Why SO is always right (like a customer)? Because SO is the core of the 
Business (which, BTW, is the customer of IT). I think, this is what Steve Jones 
means when saying that SOA is the business thing. Another story with the second 
part of that expression - 'not all customers are always right to you'. This may 
be read as not every IT is up to the business needs.

Things like "Focusing on business goals, values and benefits. Collaborating and 
building consensus. Track and measure" will be always successful if done in 
service-oriented manner. 

With regard to "Many prior efforts at transforming a company fail but not 
because of the architectural approach nor the technology. I conjecture that the 
root cause of those failures is often these listed items" - to transform 
company, there should be a reason at the level of risk of the company 
existence. In prosper time, such reasons do not appear (acquisition is not 
always a disaster or destruction for the acquired company; example: Cambridge 
Partners was bought by Novell but who is managing Novell now? - Cambridge 
Partners people). Another situation exist during the crisis - disability to 
transform and do it quickly comes with the high probability of crash.

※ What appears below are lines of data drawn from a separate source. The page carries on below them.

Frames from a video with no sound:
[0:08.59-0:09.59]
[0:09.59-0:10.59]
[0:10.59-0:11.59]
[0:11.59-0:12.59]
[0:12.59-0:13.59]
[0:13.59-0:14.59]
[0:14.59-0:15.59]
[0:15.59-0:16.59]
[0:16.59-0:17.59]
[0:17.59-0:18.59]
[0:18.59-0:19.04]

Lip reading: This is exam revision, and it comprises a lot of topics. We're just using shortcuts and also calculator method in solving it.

My theory is that Service Orientation at the enterprise level is the survival 
receipt to the companies during the crisis. Why? I will write about it in my 
blog.

- Michael




________________________________
From: Rob Eamon <[email protected]>
To: [email protected]
Sent: Friday, January 9, 2009 4:52:35 PM
Subject: [service-orientated-architecture] Re: IBM's Carter on Selling SOA to 
the CEO


--- In service-orientated- architecture@ yahoogroups. com, "Steve Jones" 
<jones.steveg@ ...> wrote:
>
> IMO this is just generic consultancy puff (and I'm a consultant) you
> could replace SOA with a "one SAP" strategy or "Outsourcing" and the
> steps would remain the same.

That's one of the appeals of the list. It seems that often the 
message is "you've got to change everything when definining an SO 
architecture" or "there are many things you need to do that you've 
never done before." IMO, that message overstates the case.

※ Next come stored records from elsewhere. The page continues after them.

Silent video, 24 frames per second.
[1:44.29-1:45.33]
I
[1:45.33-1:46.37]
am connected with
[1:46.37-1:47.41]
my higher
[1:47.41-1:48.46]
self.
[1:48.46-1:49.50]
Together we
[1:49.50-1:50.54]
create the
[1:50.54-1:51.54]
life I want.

Yes, there are some different things. Segregating things in terms of 
services is somewhat different in most cases. And getting the right 
level of granularity on them can be a challenge. Beyond that, what's 
really different?

The items that will contribute to success are those in this list. Not 
SO, in and of itself.

Focusing on business goals, values and benefits. Collaborating and 
building consensus. Track and measure. Those are all necessary to be 
really successful with any effort.

Many prior efforts at transforming a company fail but not because of 
the architectural approach nor the technology. I conjecture that the 
root cause of those failures is often these listed items.

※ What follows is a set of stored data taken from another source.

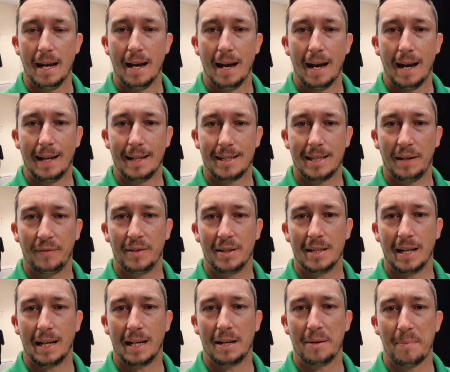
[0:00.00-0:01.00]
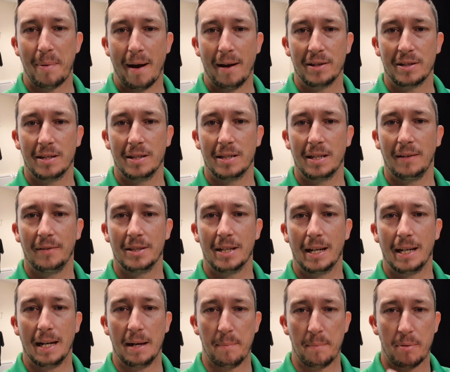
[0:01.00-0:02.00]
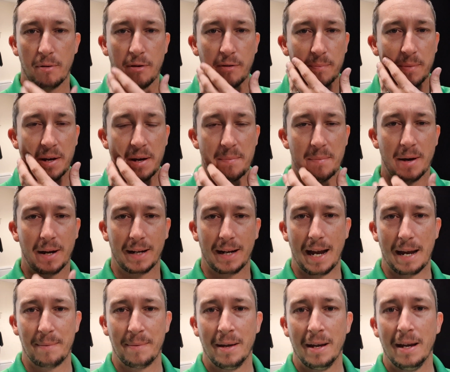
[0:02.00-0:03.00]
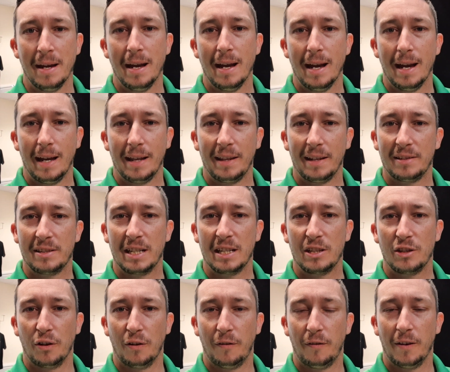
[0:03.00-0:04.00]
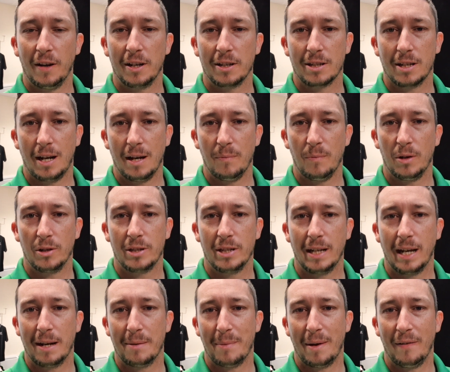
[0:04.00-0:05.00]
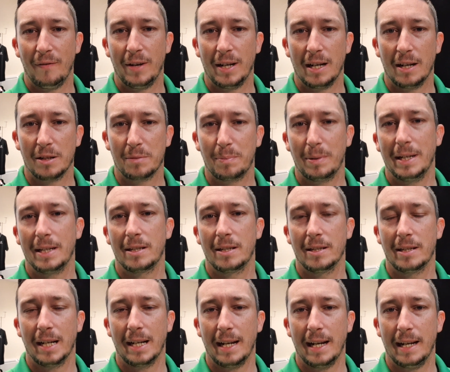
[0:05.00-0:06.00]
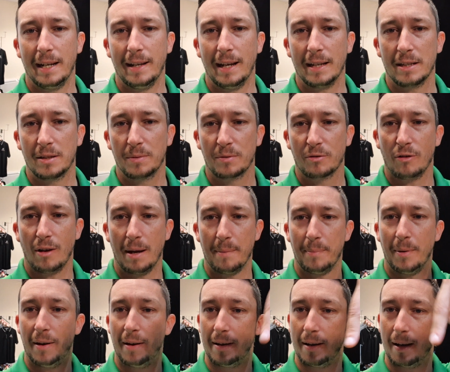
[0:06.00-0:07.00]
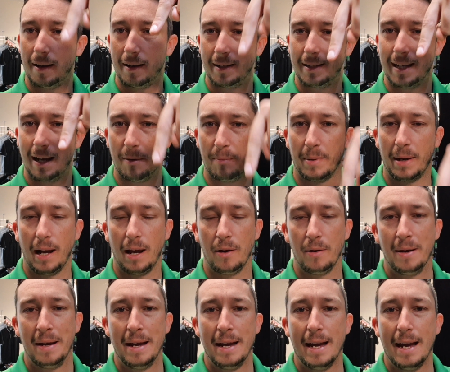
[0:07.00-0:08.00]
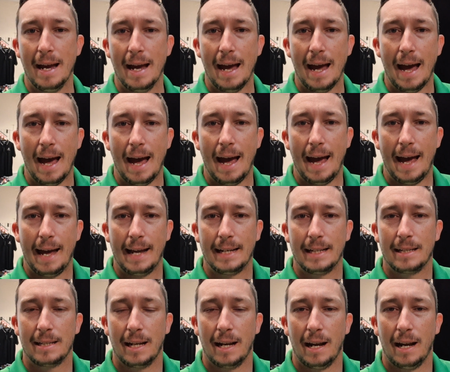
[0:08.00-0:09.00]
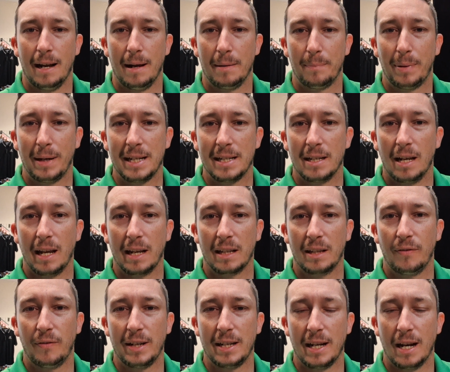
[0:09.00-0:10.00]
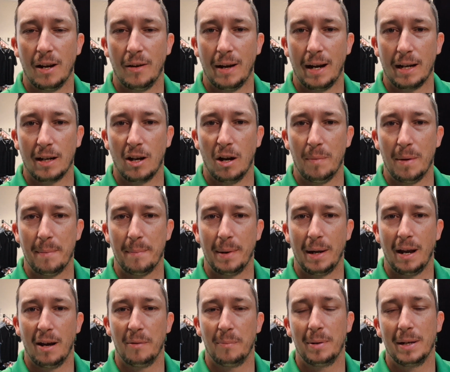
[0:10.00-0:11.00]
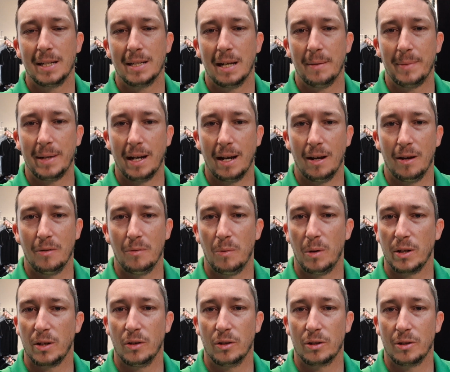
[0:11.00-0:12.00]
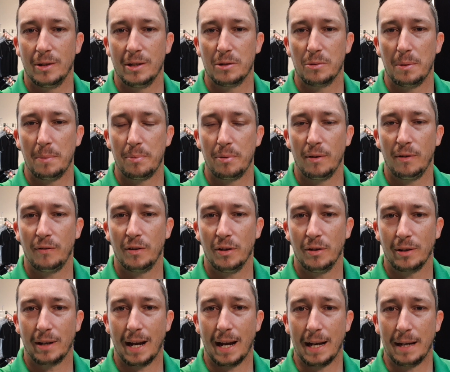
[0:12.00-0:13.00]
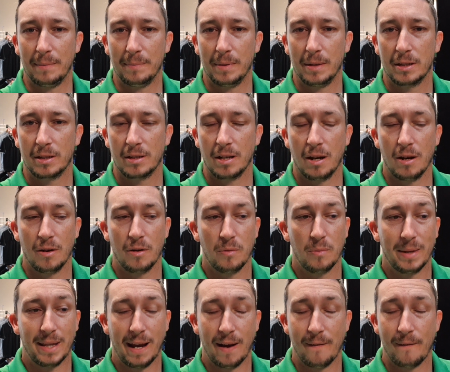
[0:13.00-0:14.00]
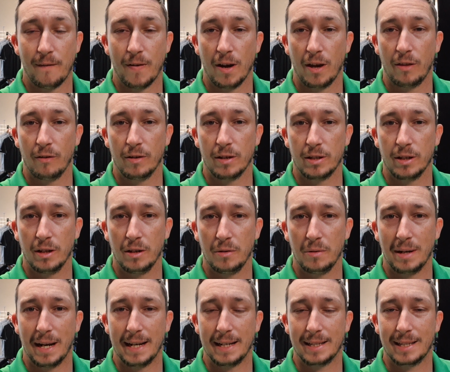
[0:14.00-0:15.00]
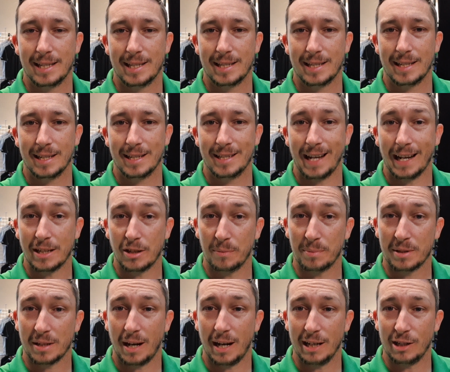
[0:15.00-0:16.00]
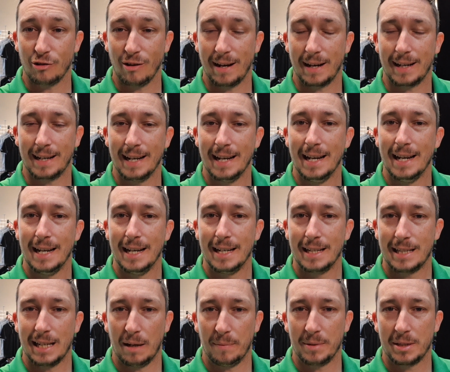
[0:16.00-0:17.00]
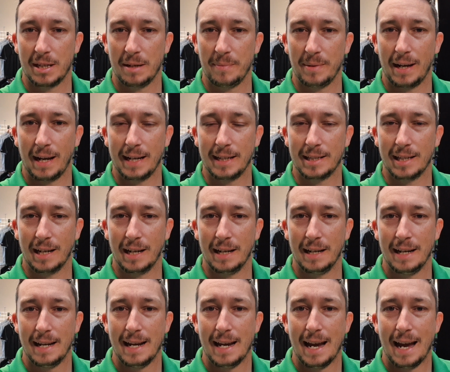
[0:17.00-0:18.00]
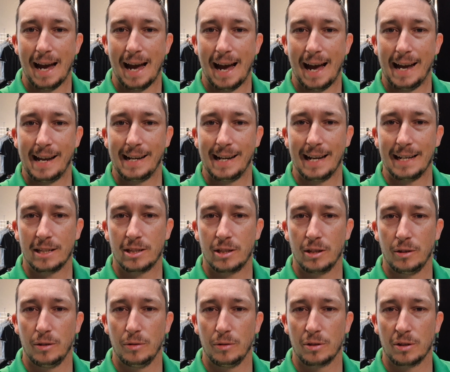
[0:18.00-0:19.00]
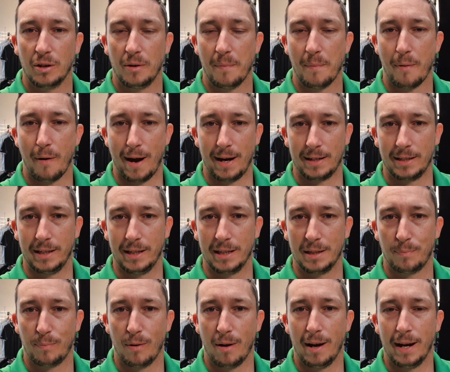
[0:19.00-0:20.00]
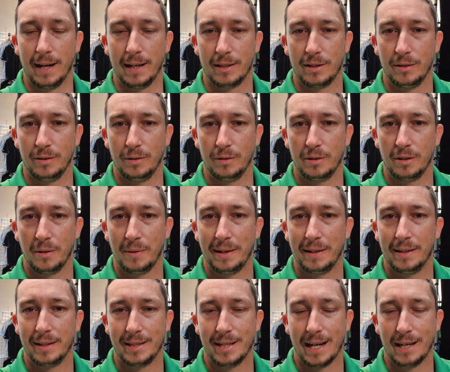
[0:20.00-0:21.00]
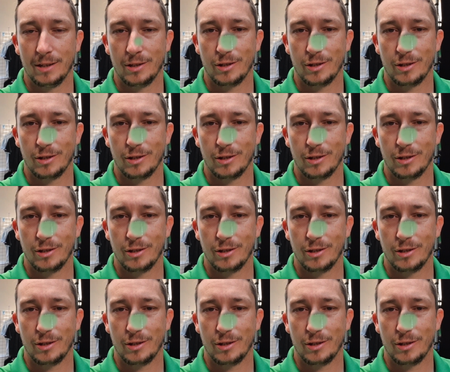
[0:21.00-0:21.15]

and see if there's any comparison, see if there's any improvement in my game. If this is your first time watching any of my videos, please consider hitting that subscribe button down below. And please like the video and comment below. Please let me know what you're doing to improve your game. So without further ado, let's set up SkyTrack, set up the simulator, and let's do some practice prior to doing the 10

While you dismiss the list as puffery, based on your book and what 
you've posted here, I'd offer that these are the items you more or 
less follow. 

> Show the CEO the services, get him to tell you where the value is 
> and then commit to him that he will be able to manage IT in the 
> same way as the rest of the business.

In other words, collaborate with the CEO to identify the business 
value and the benefits?

> The ten points below (IMO) are just how you go through the
> implementation once the CEO has given you the go-ahead, they aren't
> the thing that gets the CEO interested.

Whether the CEO gives the nod at step 0 or after steps 1, 2, 3, etc., 
they are good items to keep in mind, IMO.